ALAMEDA — The Raiders found the perfect tonic for the team’s most lopsided loss in more than a half-century: the schedule.
Instead of spending Monday dwelling on a 52-0 loss to the St. Louis Rams, the Raiders have already turned their attention to this week’s game against the Bay Area rival 49ers in a contest defensive end Justin Tuck believes will be a “bloodbath.”
“Everybody in this area has been waiting for this game for a long time,” Tuck said. “I think that’s the best thing that could have happened after a loss like that, is to have this type of game where all of your attention has to be focused on the 49ers going forward.”
It’s quite understandable that the Raiders don’t want to look back at Sunday’s game for too long. They did watch the film and make the necessary corrections.
There were quite a few after the team’s worst loss since falling 55-0 to Houston in the opener of the 1961 season — two years before Al Davis first joined the franchise.
The defense allowed Shaun Hill to lead St. Louis to five touchdowns on the opening five drives of the game as Oakland (1-11) had no answer for the Rams’ speed on the outside with Tre Mason, Tavon Austin and Stedman Bailey.
The offense didn’t generate a first down until the deficit was 21-0, turned the ball over a season-high five times and converted just 4 of 18 third-down attempts.
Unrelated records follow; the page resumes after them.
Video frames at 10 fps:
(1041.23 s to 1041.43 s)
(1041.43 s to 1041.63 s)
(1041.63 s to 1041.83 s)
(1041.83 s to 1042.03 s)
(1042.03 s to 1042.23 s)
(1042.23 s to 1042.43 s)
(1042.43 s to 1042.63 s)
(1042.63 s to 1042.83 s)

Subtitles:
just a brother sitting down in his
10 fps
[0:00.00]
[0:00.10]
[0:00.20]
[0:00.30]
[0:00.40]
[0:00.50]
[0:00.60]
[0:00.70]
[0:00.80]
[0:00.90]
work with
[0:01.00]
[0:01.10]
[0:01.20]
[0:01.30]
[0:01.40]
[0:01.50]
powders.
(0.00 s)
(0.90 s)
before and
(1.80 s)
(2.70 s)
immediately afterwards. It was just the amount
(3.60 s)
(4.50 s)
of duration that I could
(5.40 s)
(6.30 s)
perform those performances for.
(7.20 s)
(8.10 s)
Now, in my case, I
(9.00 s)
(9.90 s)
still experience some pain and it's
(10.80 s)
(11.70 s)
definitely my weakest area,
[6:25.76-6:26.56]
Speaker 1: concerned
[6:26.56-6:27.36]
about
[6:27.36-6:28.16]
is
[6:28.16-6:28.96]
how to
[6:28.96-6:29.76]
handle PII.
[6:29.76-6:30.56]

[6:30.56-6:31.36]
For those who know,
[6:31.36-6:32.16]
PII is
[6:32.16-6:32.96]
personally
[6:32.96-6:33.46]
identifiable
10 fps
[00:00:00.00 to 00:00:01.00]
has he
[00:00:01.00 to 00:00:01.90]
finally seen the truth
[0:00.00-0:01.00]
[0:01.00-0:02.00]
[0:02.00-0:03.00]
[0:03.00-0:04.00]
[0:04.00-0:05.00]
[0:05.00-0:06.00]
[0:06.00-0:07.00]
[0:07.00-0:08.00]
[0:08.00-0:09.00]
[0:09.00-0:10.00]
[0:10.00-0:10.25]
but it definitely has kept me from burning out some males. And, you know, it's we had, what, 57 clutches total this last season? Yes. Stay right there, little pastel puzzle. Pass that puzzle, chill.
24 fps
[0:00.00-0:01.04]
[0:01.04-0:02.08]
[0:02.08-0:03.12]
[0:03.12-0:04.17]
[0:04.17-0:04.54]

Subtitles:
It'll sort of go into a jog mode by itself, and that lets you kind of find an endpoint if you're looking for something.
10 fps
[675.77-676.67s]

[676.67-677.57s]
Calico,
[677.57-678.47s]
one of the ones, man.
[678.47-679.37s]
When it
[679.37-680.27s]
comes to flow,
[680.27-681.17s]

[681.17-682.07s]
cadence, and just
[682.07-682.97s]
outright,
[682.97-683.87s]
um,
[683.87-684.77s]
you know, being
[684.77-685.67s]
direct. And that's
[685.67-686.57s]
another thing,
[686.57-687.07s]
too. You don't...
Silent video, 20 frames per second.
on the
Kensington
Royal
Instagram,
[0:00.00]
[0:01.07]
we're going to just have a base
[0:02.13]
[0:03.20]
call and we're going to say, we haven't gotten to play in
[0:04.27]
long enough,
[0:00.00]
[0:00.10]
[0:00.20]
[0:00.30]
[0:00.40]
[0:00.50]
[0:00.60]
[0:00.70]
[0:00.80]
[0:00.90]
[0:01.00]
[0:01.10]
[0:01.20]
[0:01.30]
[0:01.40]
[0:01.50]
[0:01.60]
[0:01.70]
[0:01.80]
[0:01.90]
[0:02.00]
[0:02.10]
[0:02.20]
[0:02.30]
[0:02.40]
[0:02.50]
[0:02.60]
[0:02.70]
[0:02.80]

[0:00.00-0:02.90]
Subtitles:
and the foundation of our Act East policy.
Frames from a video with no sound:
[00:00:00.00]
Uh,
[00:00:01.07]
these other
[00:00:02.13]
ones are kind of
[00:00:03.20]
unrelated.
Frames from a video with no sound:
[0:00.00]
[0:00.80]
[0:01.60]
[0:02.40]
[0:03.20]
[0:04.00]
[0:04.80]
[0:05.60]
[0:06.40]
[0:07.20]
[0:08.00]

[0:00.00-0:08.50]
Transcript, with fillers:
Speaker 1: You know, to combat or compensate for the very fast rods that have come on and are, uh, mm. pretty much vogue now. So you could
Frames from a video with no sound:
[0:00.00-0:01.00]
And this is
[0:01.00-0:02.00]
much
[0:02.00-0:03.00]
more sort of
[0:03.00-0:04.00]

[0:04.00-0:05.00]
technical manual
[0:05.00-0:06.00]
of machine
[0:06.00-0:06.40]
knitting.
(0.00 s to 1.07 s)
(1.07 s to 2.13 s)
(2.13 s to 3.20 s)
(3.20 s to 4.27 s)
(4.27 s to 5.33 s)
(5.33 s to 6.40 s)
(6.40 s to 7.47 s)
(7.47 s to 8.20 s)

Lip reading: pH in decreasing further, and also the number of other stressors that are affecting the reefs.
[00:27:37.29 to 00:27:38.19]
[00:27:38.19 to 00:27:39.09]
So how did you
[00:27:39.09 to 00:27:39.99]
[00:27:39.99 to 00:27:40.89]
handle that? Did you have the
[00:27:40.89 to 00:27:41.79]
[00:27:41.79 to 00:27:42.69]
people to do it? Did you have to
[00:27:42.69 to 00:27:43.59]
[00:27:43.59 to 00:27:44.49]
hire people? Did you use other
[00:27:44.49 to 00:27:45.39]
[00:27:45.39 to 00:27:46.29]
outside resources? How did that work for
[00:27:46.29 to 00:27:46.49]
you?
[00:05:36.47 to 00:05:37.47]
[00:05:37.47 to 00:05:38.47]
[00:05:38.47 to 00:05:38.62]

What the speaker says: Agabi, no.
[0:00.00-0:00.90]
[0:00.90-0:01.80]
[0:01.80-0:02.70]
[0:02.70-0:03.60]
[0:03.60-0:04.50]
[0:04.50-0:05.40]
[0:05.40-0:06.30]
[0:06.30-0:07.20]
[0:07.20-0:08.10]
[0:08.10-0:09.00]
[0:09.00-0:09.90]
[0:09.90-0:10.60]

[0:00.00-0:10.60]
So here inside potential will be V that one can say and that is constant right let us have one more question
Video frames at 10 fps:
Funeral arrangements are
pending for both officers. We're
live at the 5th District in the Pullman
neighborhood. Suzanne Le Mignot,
That led to rookie Derek Carr getting pulled in the fourth quarter after going 24 for 39 for 173 yards and two interceptions for a season-low 50.5 quarterback rating.
“There was just no need to keep Derek out there at that point any longer,” interim coach Tony Sparano said.
Matt Schaub took over and committed two turnovers, including an interception that was returned for a touchdown by Trumaine Johnson. Schaub lost his starting job in Houston last year after setting an NFL record by having an interception returned for a TD in four straight games.
It all added up to quite a step back after the Raiders finally broke through with their first win of the season 10 days earlier in a 24-20 victory over the Kansas City Chiefs.
“It is unacceptable,” receiver James Jones said. “We’re all pros in there. Everybody has to hold themselves accountable, and that was unacceptable to go out there and put that type of game on film after a big win.”
Tuck said some players might have basked in the first win a bit too long but expects they have learned their lesson about turning over a new page each week.
Sparano doesn’t expect that to be an issue when the team begins practicing for San Francisco on Wednesday.
“This team’s always been great about bouncing back and they’re really good about being resilient and they’re really willing,” he said. “That’s one of the things I love the most about this group, is their will to kind of fight back. I don’t anticipate that being a problem this week, but we will get work in.”
NOTES: Sparano said he was hopeful RB Latavius Murray would be back this week after missing Sunday’s game with a concussion. … Sparano said he was concerned about the health of TE Brian Leonhardt, who has been knocked out of the past two games with concussions. … There was no update on the status of RT Menelik Watson, who left the game with an ankle injury.